**Your goal**
The records below must be reproduced exactly. Strip out the pictures.

**Task data**
• • •
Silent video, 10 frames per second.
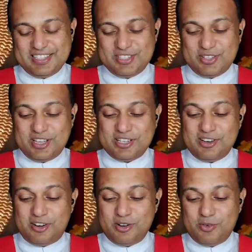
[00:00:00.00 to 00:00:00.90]
So that
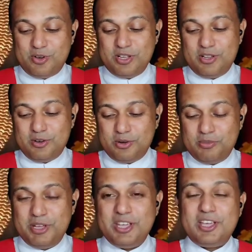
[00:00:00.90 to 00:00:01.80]
God would, you
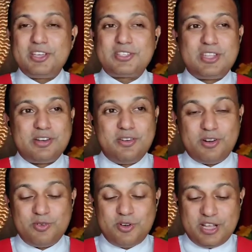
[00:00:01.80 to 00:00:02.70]
know, meaning is that
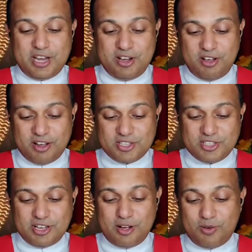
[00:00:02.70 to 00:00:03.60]
God would
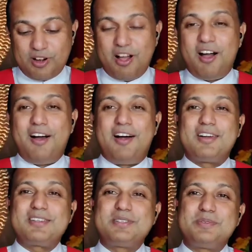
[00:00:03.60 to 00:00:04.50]
enlarge our
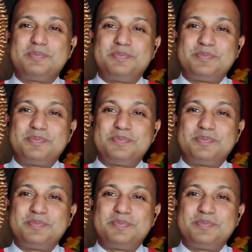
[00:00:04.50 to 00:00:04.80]
hearts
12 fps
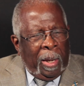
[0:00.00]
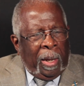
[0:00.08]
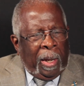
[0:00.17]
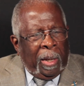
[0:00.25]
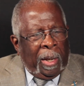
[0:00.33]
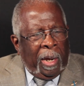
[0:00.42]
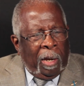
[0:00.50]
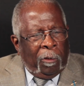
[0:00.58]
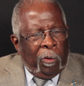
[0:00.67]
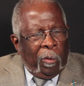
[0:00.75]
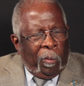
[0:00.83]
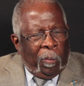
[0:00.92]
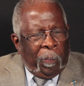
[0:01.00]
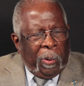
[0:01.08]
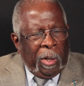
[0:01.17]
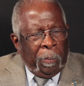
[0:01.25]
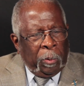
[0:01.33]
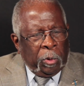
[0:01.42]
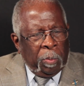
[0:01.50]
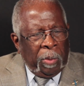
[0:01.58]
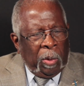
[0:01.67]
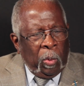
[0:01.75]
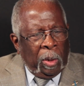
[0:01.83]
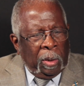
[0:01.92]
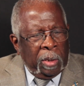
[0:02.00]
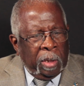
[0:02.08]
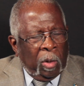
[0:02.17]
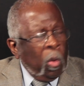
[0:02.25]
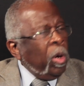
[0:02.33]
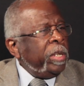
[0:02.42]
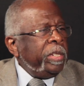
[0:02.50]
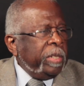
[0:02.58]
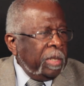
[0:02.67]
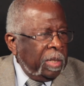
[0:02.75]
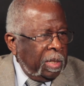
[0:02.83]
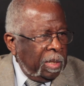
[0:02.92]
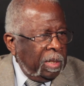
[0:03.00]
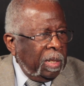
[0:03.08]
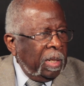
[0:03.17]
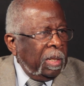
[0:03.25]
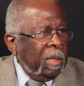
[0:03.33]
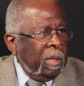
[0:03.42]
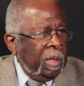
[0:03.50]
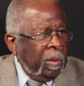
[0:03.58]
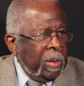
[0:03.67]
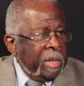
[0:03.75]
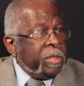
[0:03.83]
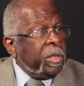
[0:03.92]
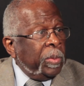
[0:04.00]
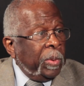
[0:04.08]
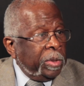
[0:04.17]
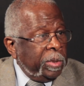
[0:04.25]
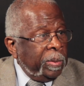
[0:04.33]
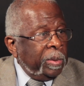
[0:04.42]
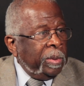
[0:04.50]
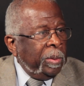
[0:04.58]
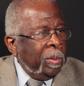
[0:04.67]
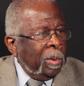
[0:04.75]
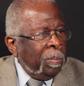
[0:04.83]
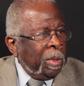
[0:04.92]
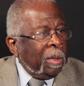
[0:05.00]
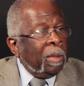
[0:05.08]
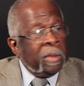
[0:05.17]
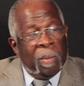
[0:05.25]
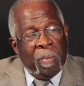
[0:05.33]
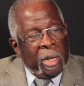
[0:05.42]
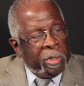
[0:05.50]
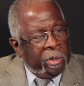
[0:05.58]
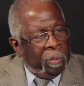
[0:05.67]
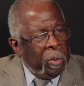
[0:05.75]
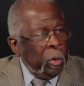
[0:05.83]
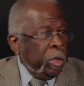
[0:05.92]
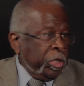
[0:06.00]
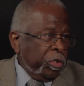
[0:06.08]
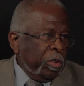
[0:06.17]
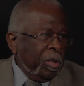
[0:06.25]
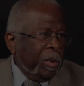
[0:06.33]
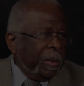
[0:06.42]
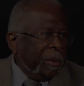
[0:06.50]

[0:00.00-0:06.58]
and have people to be willing to question you as to what you are doing, because it makes the board stronger.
• • •
**Answer for the task**
Silent video, 10 frames per second.
[00:00:00.00 to 00:00:00.90]
So that
[00:00:00.90 to 00:00:01.80]
God would, you
[00:00:01.80 to 00:00:02.70]
know, meaning is that
[00:00:02.70 to 00:00:03.60]
God would
[00:00:03.60 to 00:00:04.50]
enlarge our
[00:00:04.50 to 00:00:04.80]
hearts
12 fps
[0:00.00]
[0:00.08]
[0:00.17]
[0:00.25]
[0:00.33]
[0:00.42]
[0:00.50]
[0:00.58]
[0:00.67]
[0:00.75]
[0:00.83]
[0:00.92]
[0:01.00]
[0:01.08]
[0:01.17]
[0:01.25]
[0:01.33]
[0:01.42]
[0:01.50]
[0:01.58]
[0:01.67]
[0:01.75]
[0:01.83]
[0:01.92]
[0:02.00]
[0:02.08]
[0:02.17]
[0:02.25]
[0:02.33]
[0:02.42]
[0:02.50]
[0:02.58]
[0:02.67]
[0:02.75]
[0:02.83]
[0:02.92]
[0:03.00]
[0:03.08]
[0:03.17]
[0:03.25]
[0:03.33]
[0:03.42]
[0:03.50]
[0:03.58]
[0:03.67]
[0:03.75]
[0:03.83]
[0:03.92]
[0:04.00]
[0:04.08]
[0:04.17]
[0:04.25]
[0:04.33]
[0:04.42]
[0:04.50]
[0:04.58]
[0:04.67]
[0:04.75]
[0:04.83]
[0:04.92]
[0:05.00]
[0:05.08]
[0:05.17]
[0:05.25]
[0:05.33]
[0:05.42]
[0:05.50]
[0:05.58]
[0:05.67]
[0:05.75]
[0:05.83]
[0:05.92]
[0:06.00]
[0:06.08]
[0:06.17]
[0:06.25]
[0:06.33]
[0:06.42]
[0:06.50]

[0:00.00-0:06.58]
and have people to be willing to question you as to what you are doing, because it makes the board stronger.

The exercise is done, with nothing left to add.